Hingga Rabu (10/10/2018), tingkat kesiapan Pesta Paduan Suara Gerejani (Pesparani) diperkirakan sudah melampaui 75 persen. Uskup Dioses Amboina Mgr PC Mandagi MSC mengucapkan terima kasih kepada umat dari agama lain atas peran aktif mereka dalam menyukseskan Pesparani.
Pesparani nasional ini untuk pertama kali digelar di Indonesia. Lebih dari 5.000 umat Katolik dari semua provinsi telah mendaftarkan diri mengikuti kegiatan itu.
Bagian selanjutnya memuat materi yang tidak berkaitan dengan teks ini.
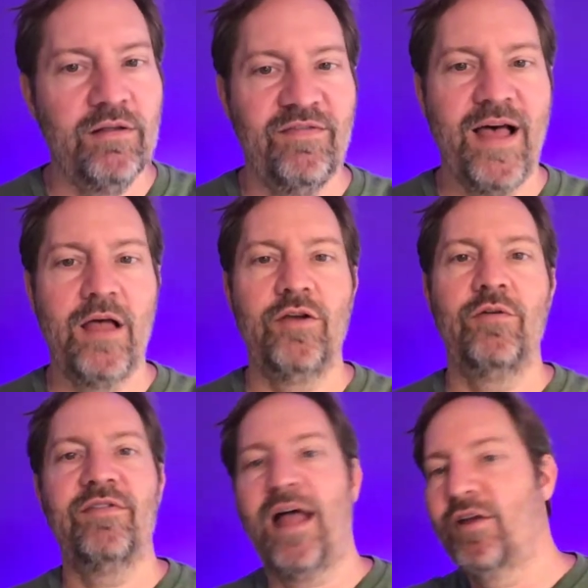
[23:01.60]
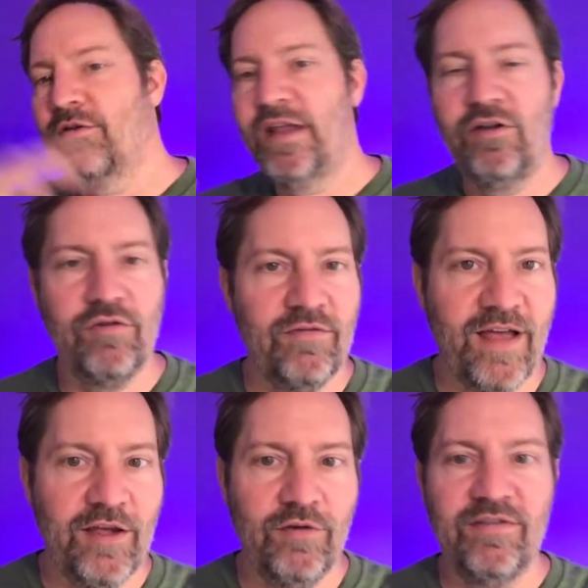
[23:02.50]
values, not your teachers'
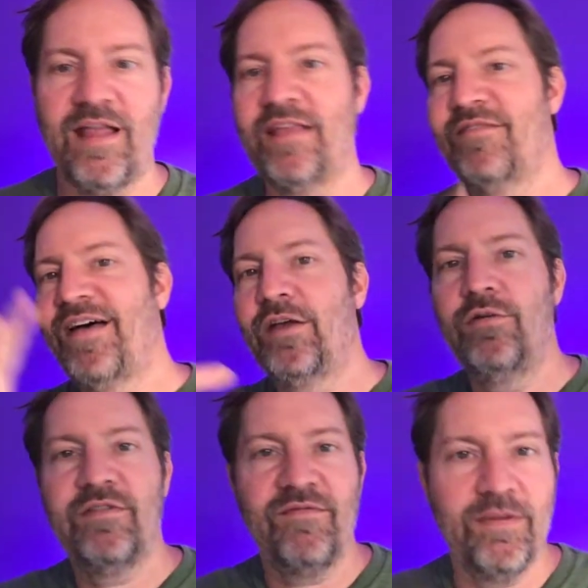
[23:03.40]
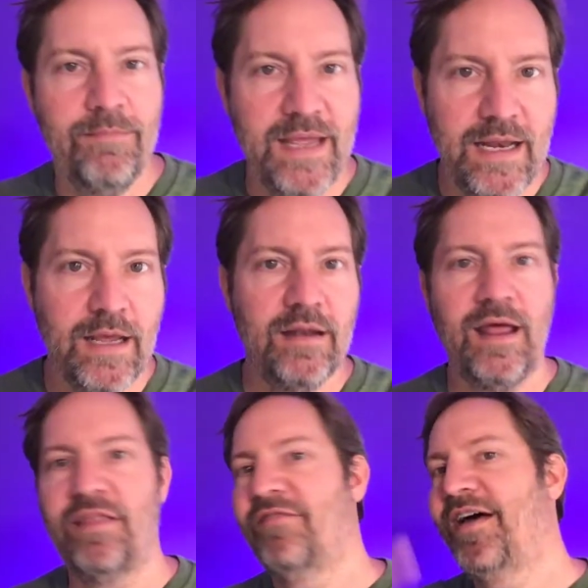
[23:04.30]
values, not the values of the media,
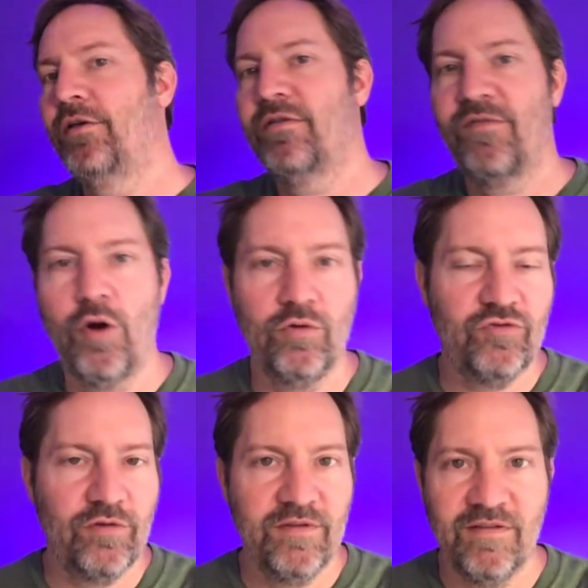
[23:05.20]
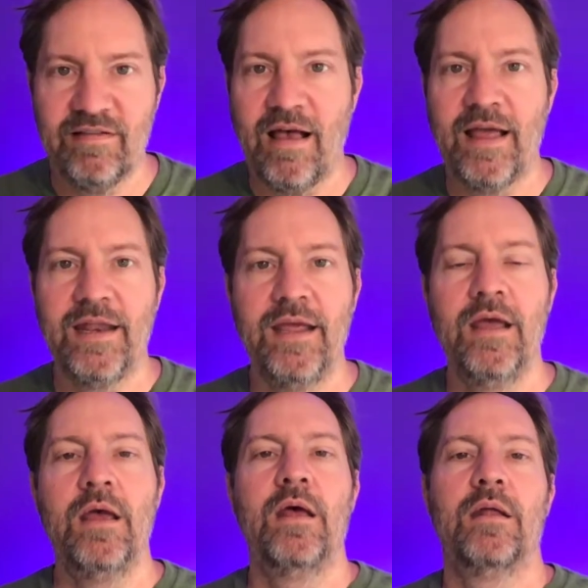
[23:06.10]
not the values of culture and society.
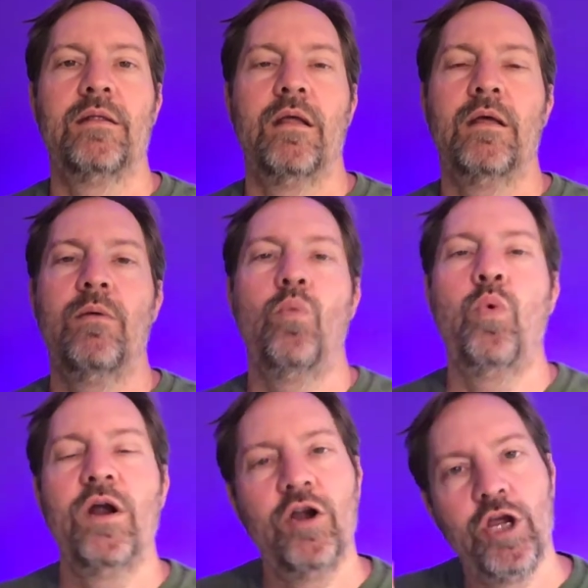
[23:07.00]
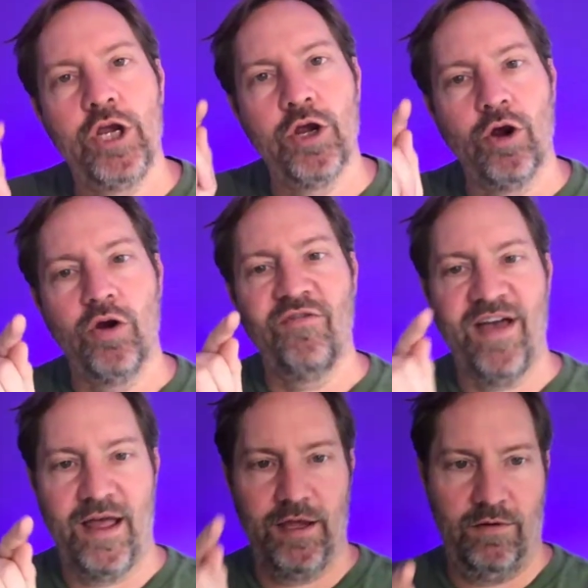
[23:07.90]
What are your
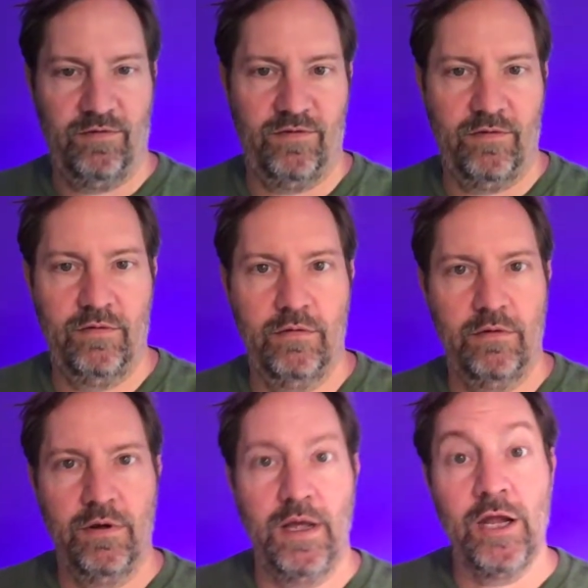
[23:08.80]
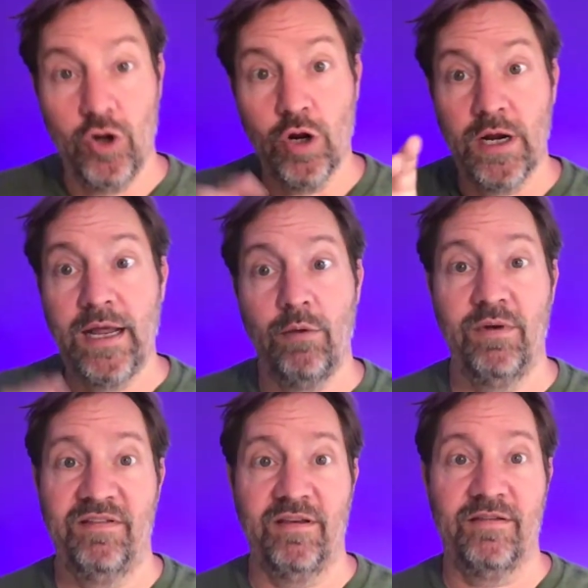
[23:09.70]
values? And you're going to get
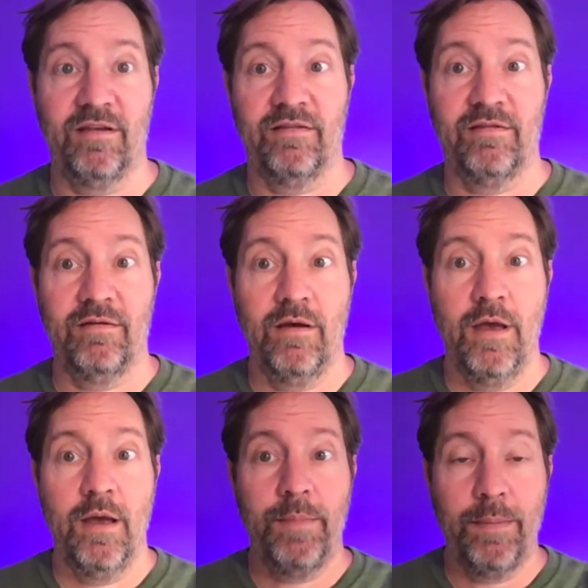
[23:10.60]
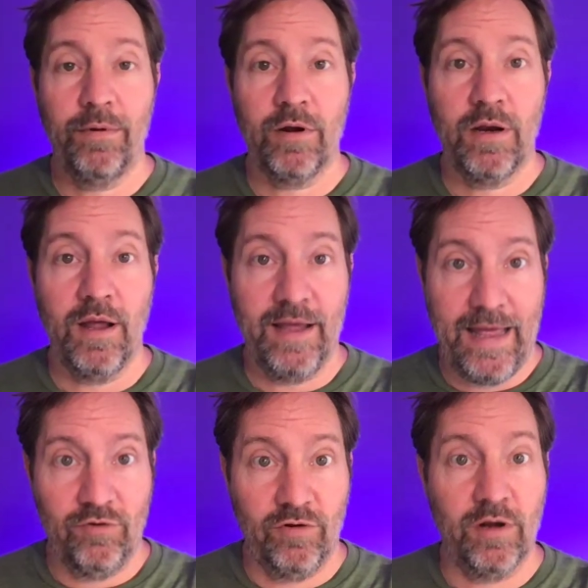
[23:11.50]
resistance. People are going
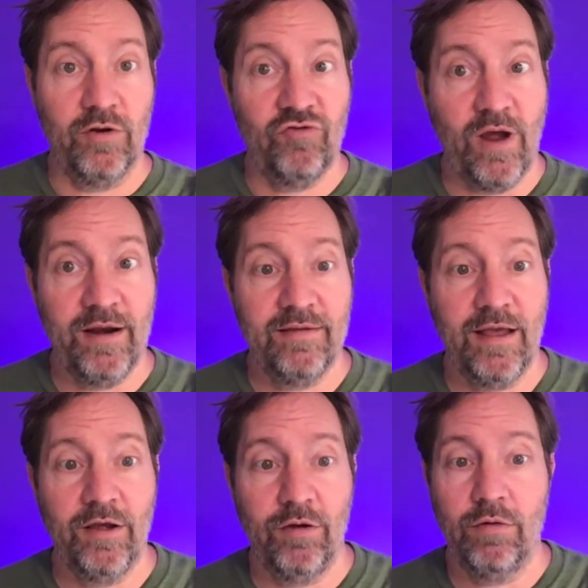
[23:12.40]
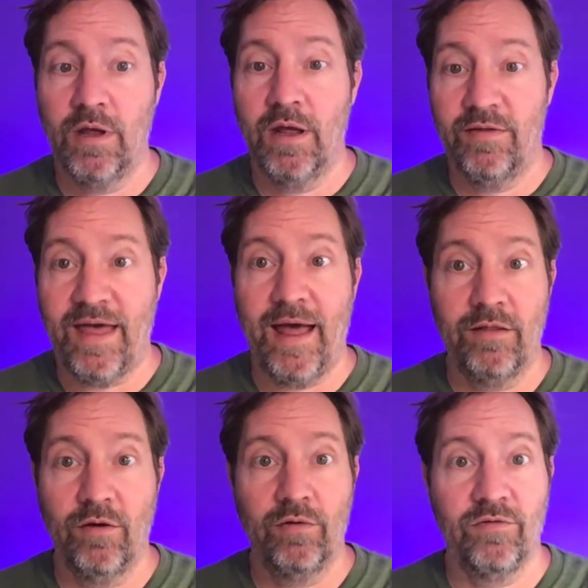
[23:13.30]
to try to tell you that
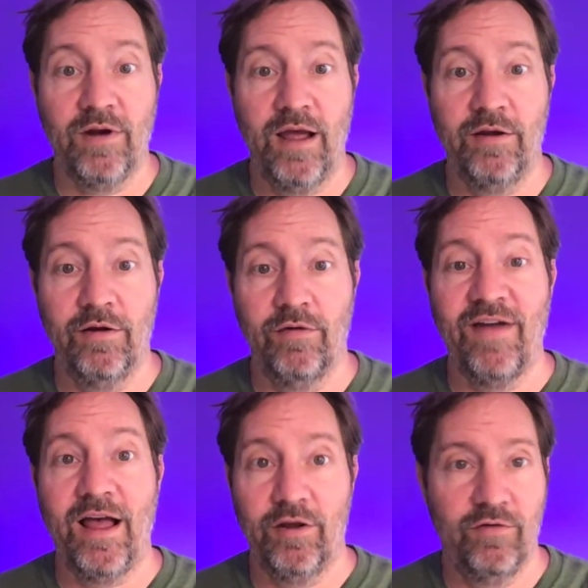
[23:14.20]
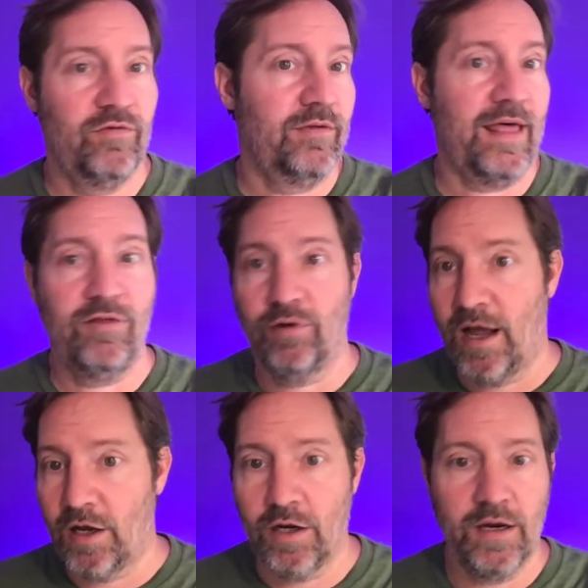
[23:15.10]
those are not your values or that they're
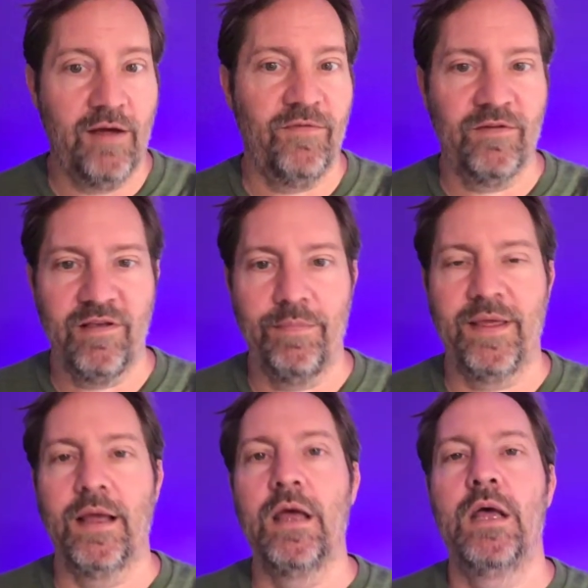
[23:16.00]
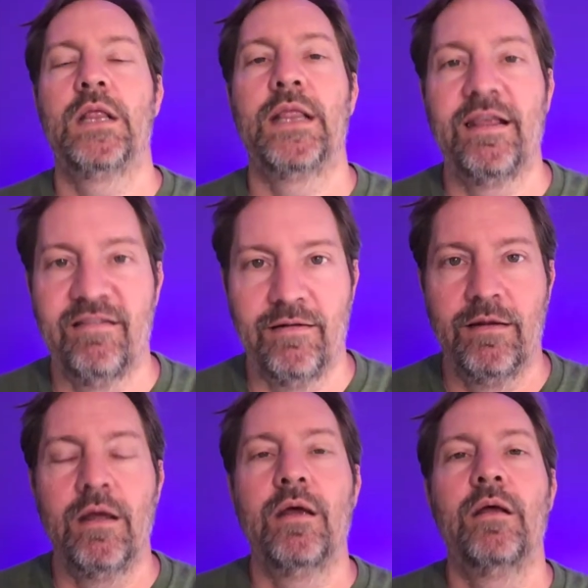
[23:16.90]
not good enough or something. Listen
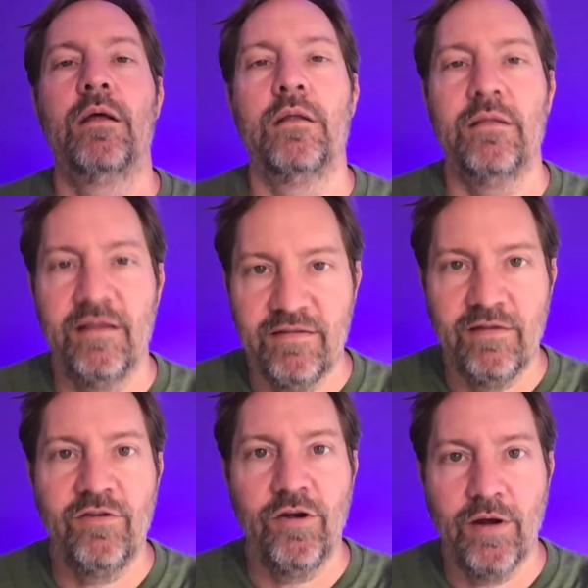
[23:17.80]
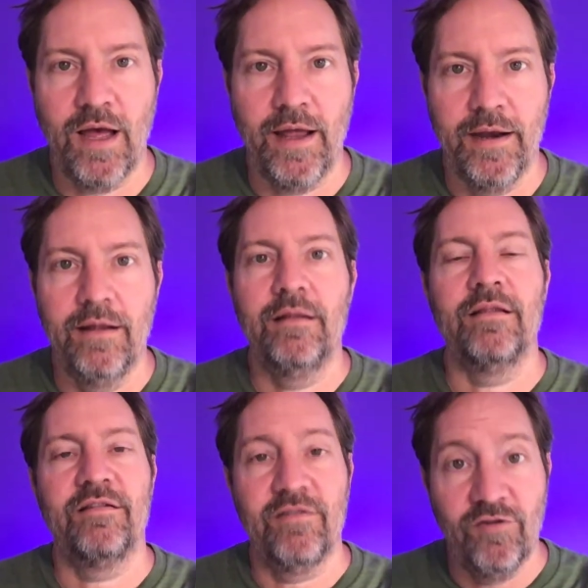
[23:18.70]
to your gut,
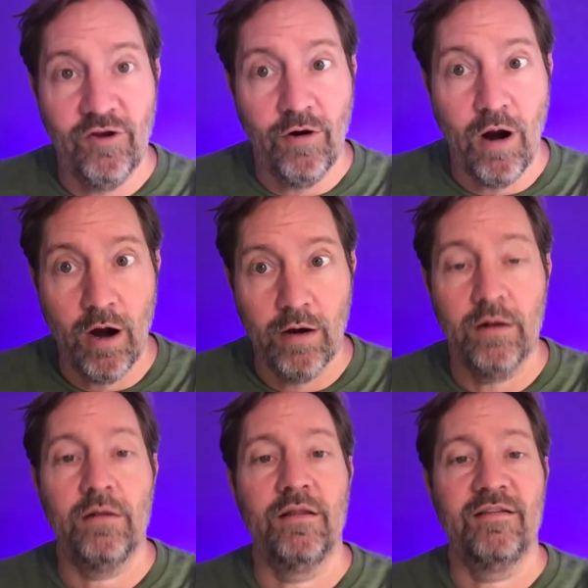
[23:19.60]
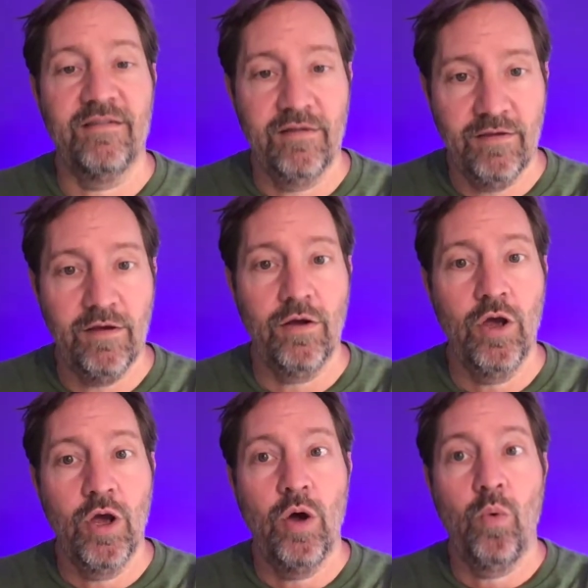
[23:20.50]
listen to your heart, listen to
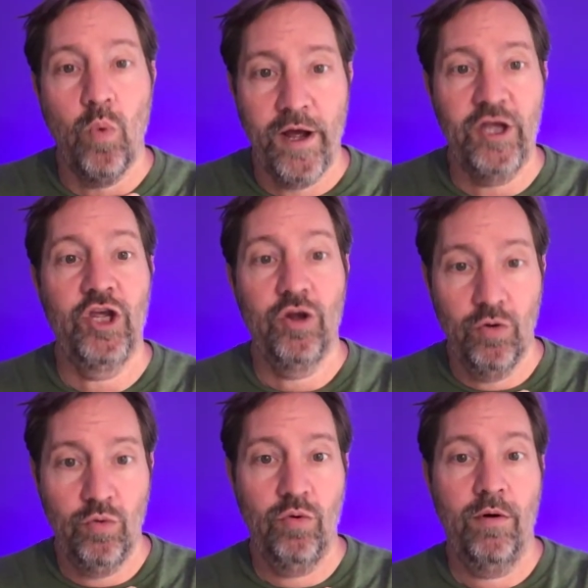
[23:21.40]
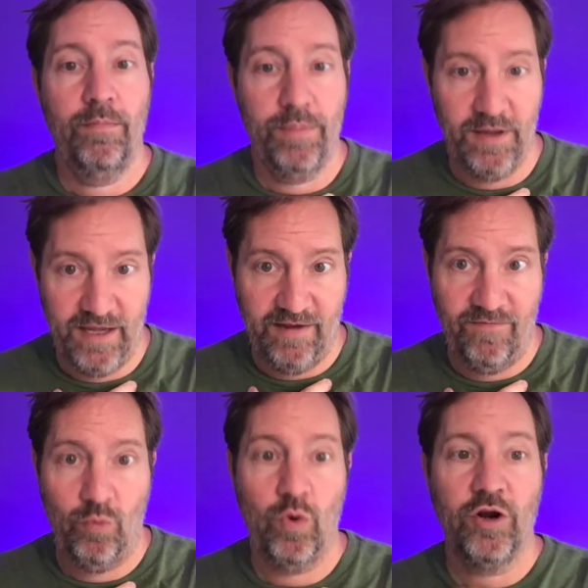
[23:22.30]
what you believe.
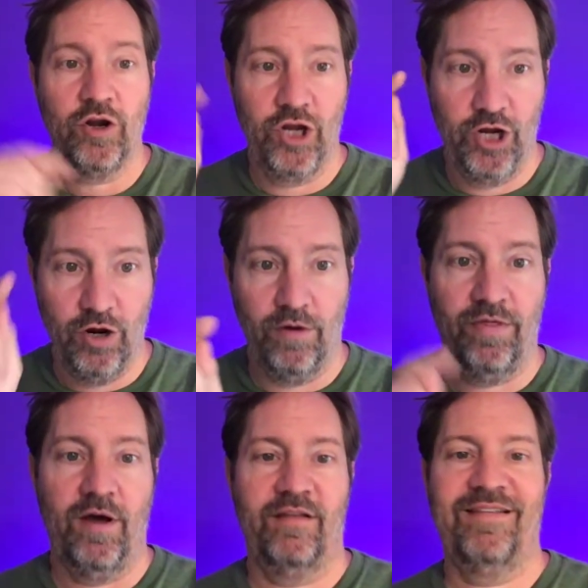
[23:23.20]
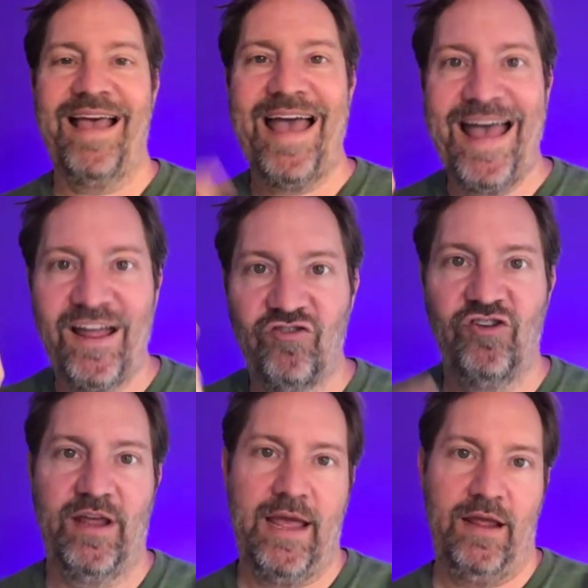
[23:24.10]
What are your thoughts?
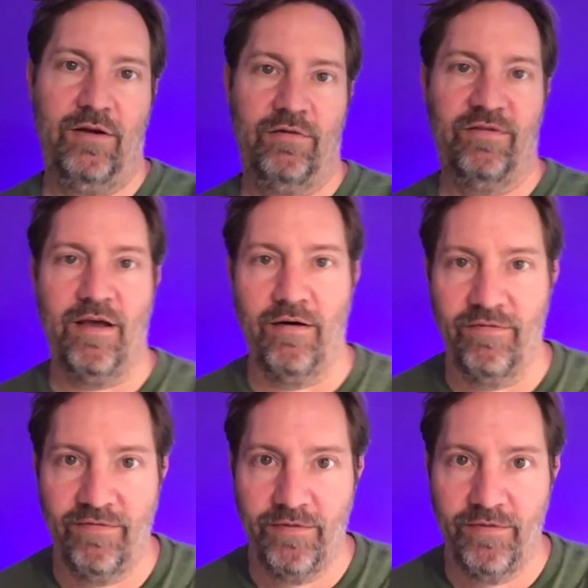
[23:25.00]
Educate yourself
Presiden Joko Widodo direncanakan membuka kegiatan itu dan selanjutnya akan ditutup oleh Wakil Presiden Jusuf Kalla.
Mgr Mandagi mengatakan, umat Kristen Protestan dan Islam, dua komunitas mayoritas di Maluku itu, terlibat aktif menyukseskan Pesparani. Sebagai contoh, dua komunitas keagamaan itu paling banyak terlibat dalam kepanitiaan. Umat Katolik yang terlibat dalam kepanitiaan tidak lebih dari 10 persen.
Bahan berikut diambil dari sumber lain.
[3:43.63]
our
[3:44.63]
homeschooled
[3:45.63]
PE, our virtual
Selain itu, Majelis Pekerja Harian Sinode Gereja Protestan Maluku juga menunda sidang tahun mereka demi memberikan dukungan terhadap pelaksanaan Pesparani. Begitu pula pimpinan Majelis Ulama Indonesia (MUI) Maluku menyatakan akan mendukung maksimal kegiatan tersebut.
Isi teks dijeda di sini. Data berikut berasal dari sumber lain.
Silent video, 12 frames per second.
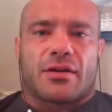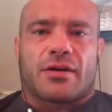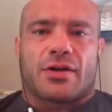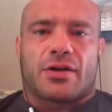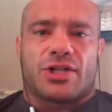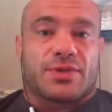
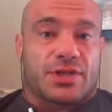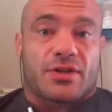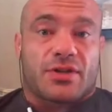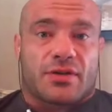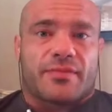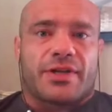Uh, she was
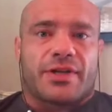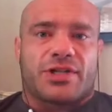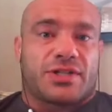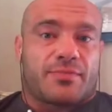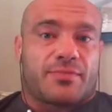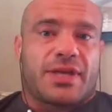another,
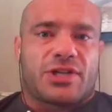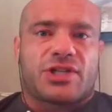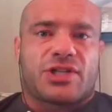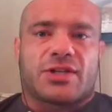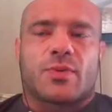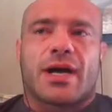she's a
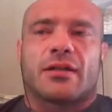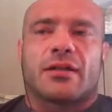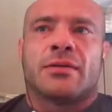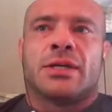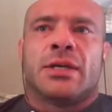PhD as well.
”Ini yang membuat saya bangga dan senang. Persaudaraan kita semakin bagus, semakin kuat. Saya berterima kasih untuk semuanya itu,” kata Uskup Mandagi kepada Kompas.
Laboratorium kerukunan
Keterlibatan umat agama lain ini senada dengan tema Pesparani pertama, yakni ”Membangun Persaudaraan Sejati”. Pemilihan tema ini kuat hubungannya dengan kondisi sosial di Maluku yang pernah dilanda konflik sosial bernuansa agama hampir dua dekade lalu.
Pascakonflik, masyarakat Maluku bangkit merajut persaudaraan. Dahulu Maluku dijadikan sebagai laboratorium konflik, kini masyarakat Maluku mengubahnya menjadi laboratorium kerukunan antarumat beragama.
Anggota DPRD Provinsi Maluku, Melki Frans, secara terpisah mengharapkan dukungan maksimal dari pemerintah pusat. Melki merasa dukungan dalam bentuk anggaran tidak sebanyak kegiatan dari agama lain.
”Pemerintah pusat harus adil. Jangan seperti itu. Kalau pemerintah pusat tidak maksimal, biarlah DPRD Provinsi Maluku dan Pemerintah Provinsi Maluku mencari jalan lain. Sampai berutang pun tidak apa-apa,” ujar Melki yang juga pemeluk agama Kristen Protestan itu.